= DATA LISTING =
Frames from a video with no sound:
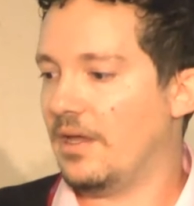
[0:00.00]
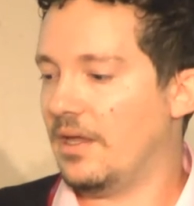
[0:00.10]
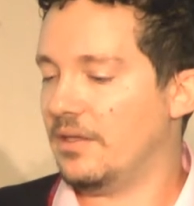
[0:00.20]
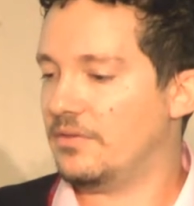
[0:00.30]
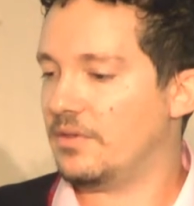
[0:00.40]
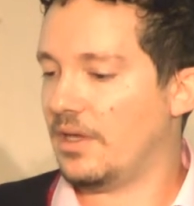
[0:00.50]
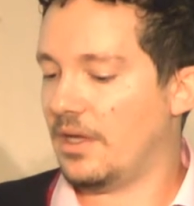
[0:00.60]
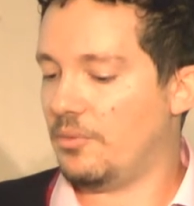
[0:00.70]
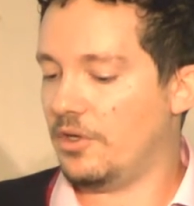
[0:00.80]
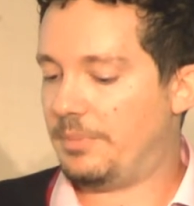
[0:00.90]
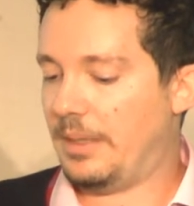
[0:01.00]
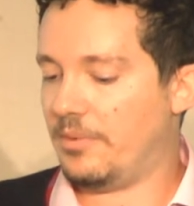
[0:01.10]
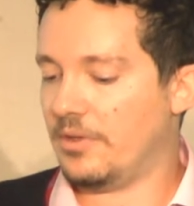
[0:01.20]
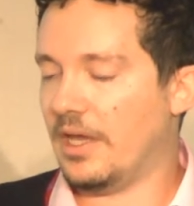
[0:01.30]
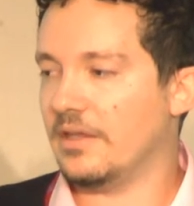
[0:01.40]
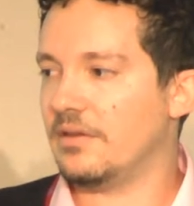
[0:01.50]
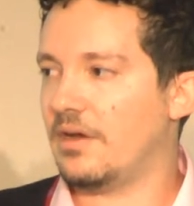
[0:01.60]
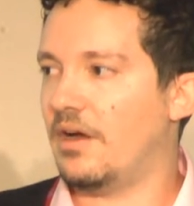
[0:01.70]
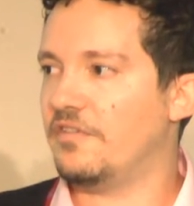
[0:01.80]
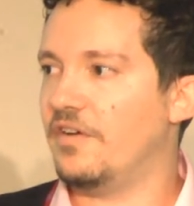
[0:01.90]
And what people get
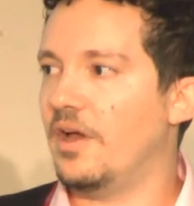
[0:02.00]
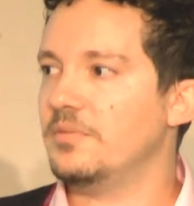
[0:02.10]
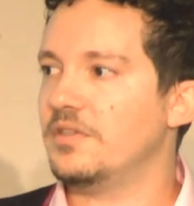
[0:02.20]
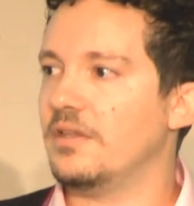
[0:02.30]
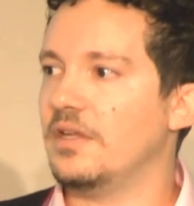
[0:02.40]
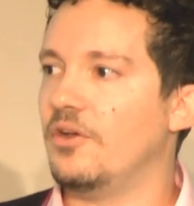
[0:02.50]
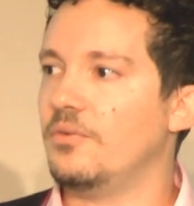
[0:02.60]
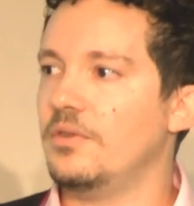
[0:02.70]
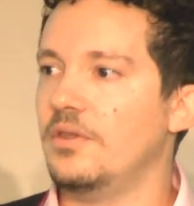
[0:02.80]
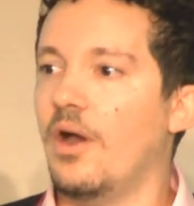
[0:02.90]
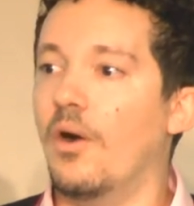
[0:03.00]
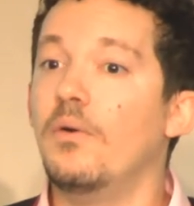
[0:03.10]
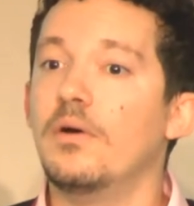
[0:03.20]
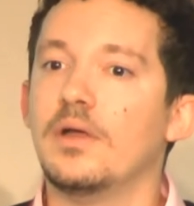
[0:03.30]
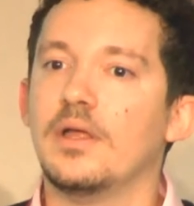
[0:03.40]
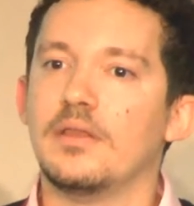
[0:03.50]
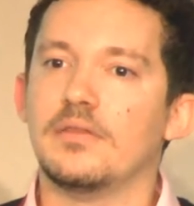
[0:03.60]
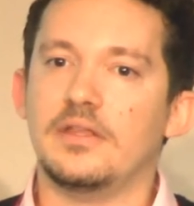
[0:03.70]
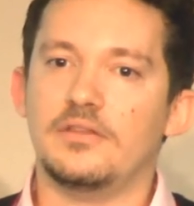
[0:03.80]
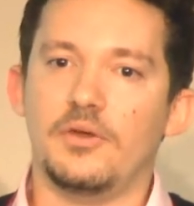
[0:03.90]
are firms that they don't know.
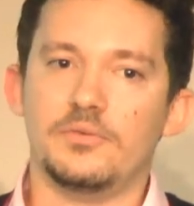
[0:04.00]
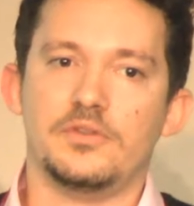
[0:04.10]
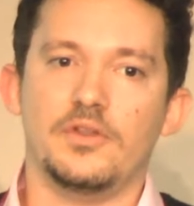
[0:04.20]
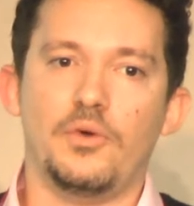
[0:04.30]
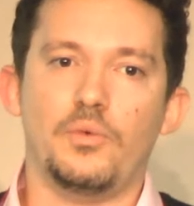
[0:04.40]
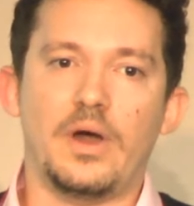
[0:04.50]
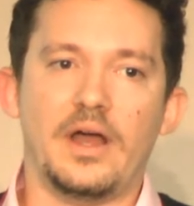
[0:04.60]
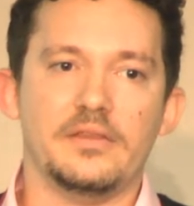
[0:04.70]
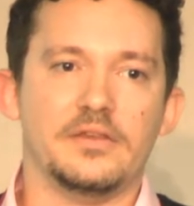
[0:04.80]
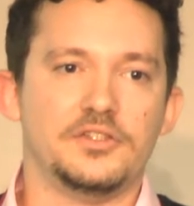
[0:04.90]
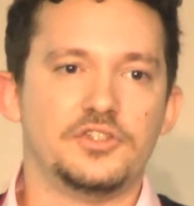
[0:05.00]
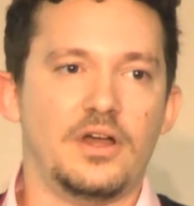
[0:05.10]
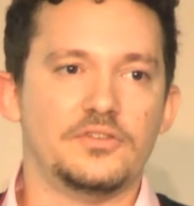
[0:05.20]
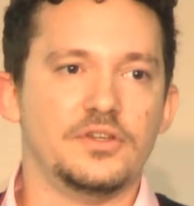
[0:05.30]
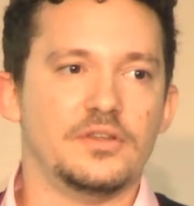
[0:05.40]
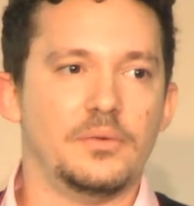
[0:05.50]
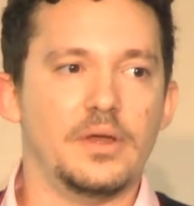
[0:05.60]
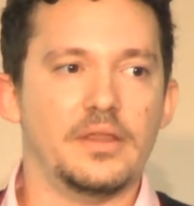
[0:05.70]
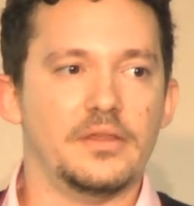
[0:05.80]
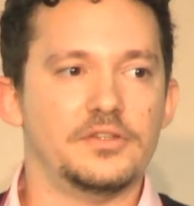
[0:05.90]
They don't know why they're charging the
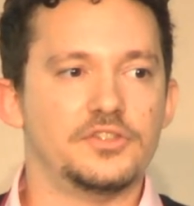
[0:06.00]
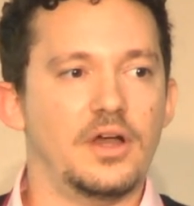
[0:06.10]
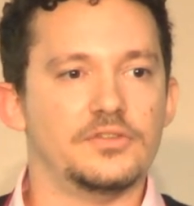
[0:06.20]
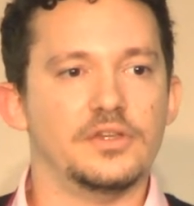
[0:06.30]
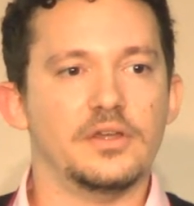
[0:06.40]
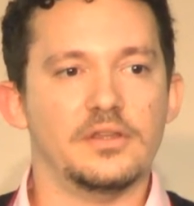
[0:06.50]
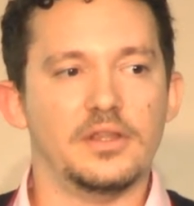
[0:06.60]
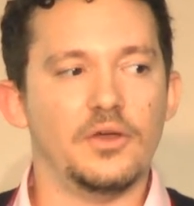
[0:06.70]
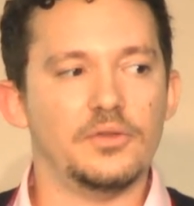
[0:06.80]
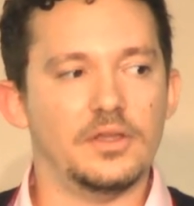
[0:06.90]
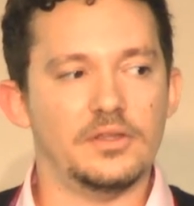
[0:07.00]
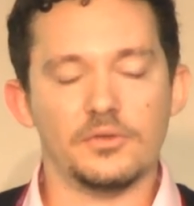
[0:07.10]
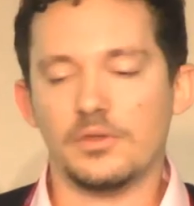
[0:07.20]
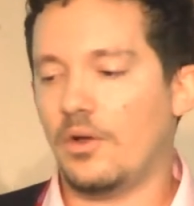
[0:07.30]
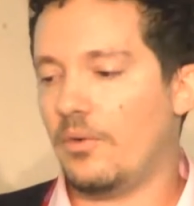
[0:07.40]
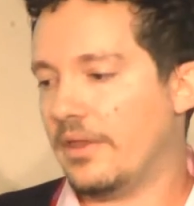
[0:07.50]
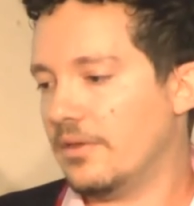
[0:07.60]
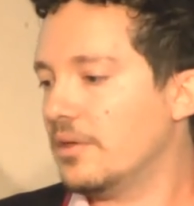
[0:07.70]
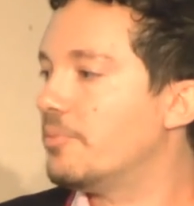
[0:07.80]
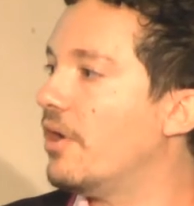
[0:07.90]
way they're charging, and they don't know
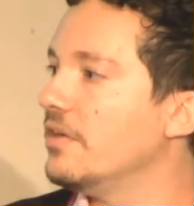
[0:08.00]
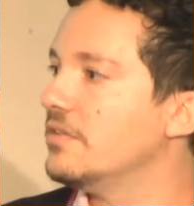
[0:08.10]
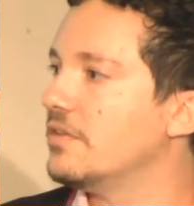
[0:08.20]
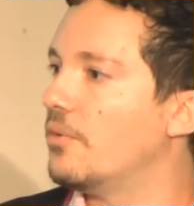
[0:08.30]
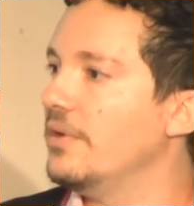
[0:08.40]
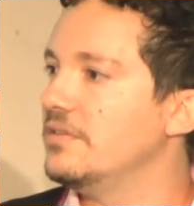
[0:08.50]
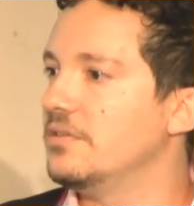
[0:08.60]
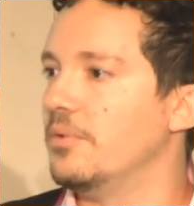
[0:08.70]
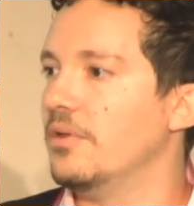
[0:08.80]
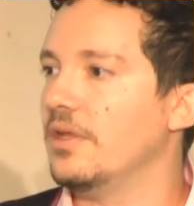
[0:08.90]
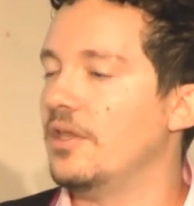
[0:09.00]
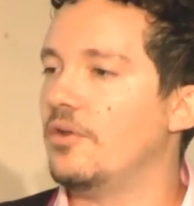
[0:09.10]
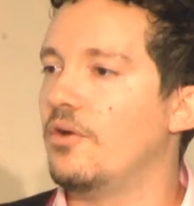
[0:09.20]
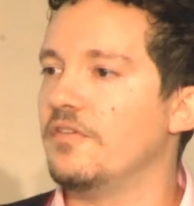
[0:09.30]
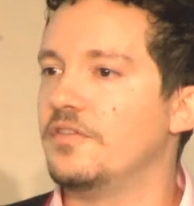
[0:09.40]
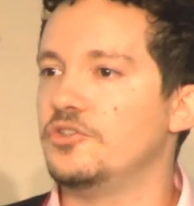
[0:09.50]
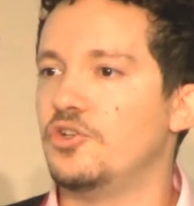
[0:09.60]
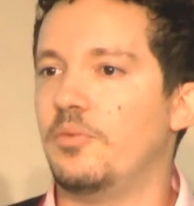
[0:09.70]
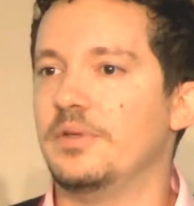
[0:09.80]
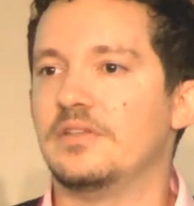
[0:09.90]
whether their prices are reasonable. They don't know if the
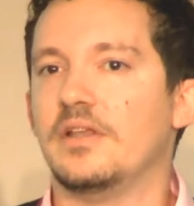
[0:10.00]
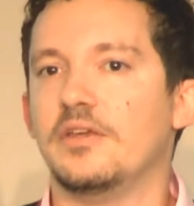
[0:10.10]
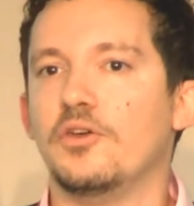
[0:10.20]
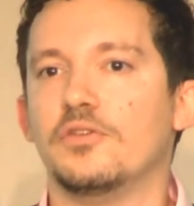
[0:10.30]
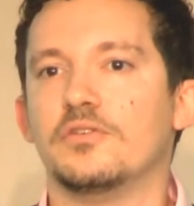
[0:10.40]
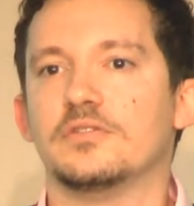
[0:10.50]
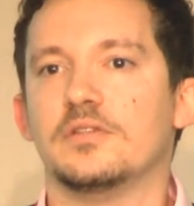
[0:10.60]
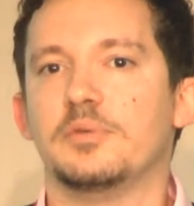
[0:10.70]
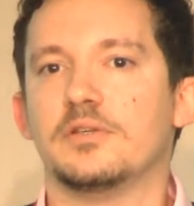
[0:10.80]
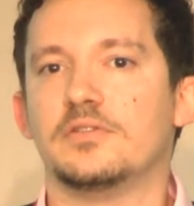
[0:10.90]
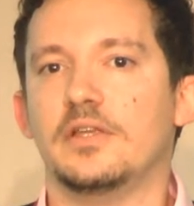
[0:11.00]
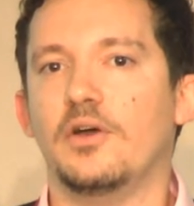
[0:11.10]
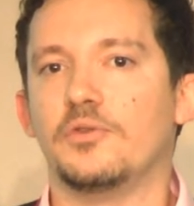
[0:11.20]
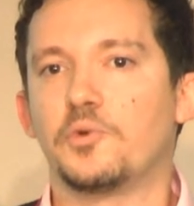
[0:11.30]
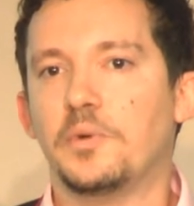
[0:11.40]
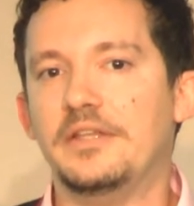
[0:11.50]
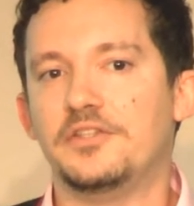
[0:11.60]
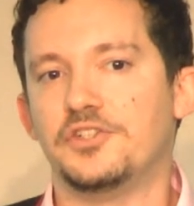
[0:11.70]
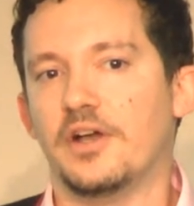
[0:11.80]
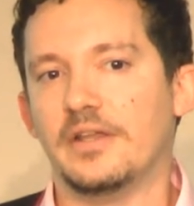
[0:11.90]
job is any good because they don't
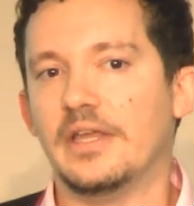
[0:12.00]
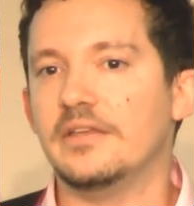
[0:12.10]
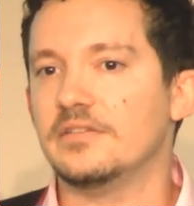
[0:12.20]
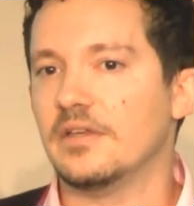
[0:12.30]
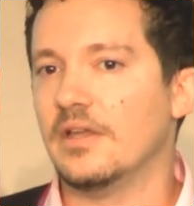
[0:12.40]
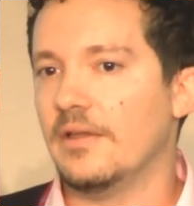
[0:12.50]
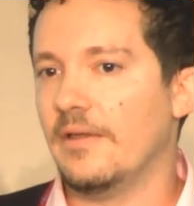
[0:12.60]
read Chinese.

= EXERCISE DESCRIPTION =
Each line above is to be repeated exactly as written; no picture is carried over.

= ANSWER TO THIS TASK =
Frames from a video with no sound:
[0:00.00]
[0:00.10]
[0:00.20]
[0:00.30]
[0:00.40]
[0:00.50]
[0:00.60]
[0:00.70]
[0:00.80]
[0:00.90]
[0:01.00]
[0:01.10]
[0:01.20]
[0:01.30]
[0:01.40]
[0:01.50]
[0:01.60]
[0:01.70]
[0:01.80]
[0:01.90]
And what people get
[0:02.00]
[0:02.10]
[0:02.20]
[0:02.30]
[0:02.40]
[0:02.50]
[0:02.60]
[0:02.70]
[0:02.80]
[0:02.90]
[0:03.00]
[0:03.10]
[0:03.20]
[0:03.30]
[0:03.40]
[0:03.50]
[0:03.60]
[0:03.70]
[0:03.80]
[0:03.90]
are firms that they don't know.
[0:04.00]
[0:04.10]
[0:04.20]
[0:04.30]
[0:04.40]
[0:04.50]
[0:04.60]
[0:04.70]
[0:04.80]
[0:04.90]
[0:05.00]
[0:05.10]
[0:05.20]
[0:05.30]
[0:05.40]
[0:05.50]
[0:05.60]
[0:05.70]
[0:05.80]
[0:05.90]
They don't know why they're charging the
[0:06.00]
[0:06.10]
[0:06.20]
[0:06.30]
[0:06.40]
[0:06.50]
[0:06.60]
[0:06.70]
[0:06.80]
[0:06.90]
[0:07.00]
[0:07.10]
[0:07.20]
[0:07.30]
[0:07.40]
[0:07.50]
[0:07.60]
[0:07.70]
[0:07.80]
[0:07.90]
way they're charging, and they don't know
[0:08.00]
[0:08.10]
[0:08.20]
[0:08.30]
[0:08.40]
[0:08.50]
[0:08.60]
[0:08.70]
[0:08.80]
[0:08.90]
[0:09.00]
[0:09.10]
[0:09.20]
[0:09.30]
[0:09.40]
[0:09.50]
[0:09.60]
[0:09.70]
[0:09.80]
[0:09.90]
whether their prices are reasonable. They don't know if the
[0:10.00]
[0:10.10]
[0:10.20]
[0:10.30]
[0:10.40]
[0:10.50]
[0:10.60]
[0:10.70]
[0:10.80]
[0:10.90]
[0:11.00]
[0:11.10]
[0:11.20]
[0:11.30]
[0:11.40]
[0:11.50]
[0:11.60]
[0:11.70]
[0:11.80]
[0:11.90]
job is any good because they don't
[0:12.00]
[0:12.10]
[0:12.20]
[0:12.30]
[0:12.40]
[0:12.50]
[0:12.60]
read Chinese.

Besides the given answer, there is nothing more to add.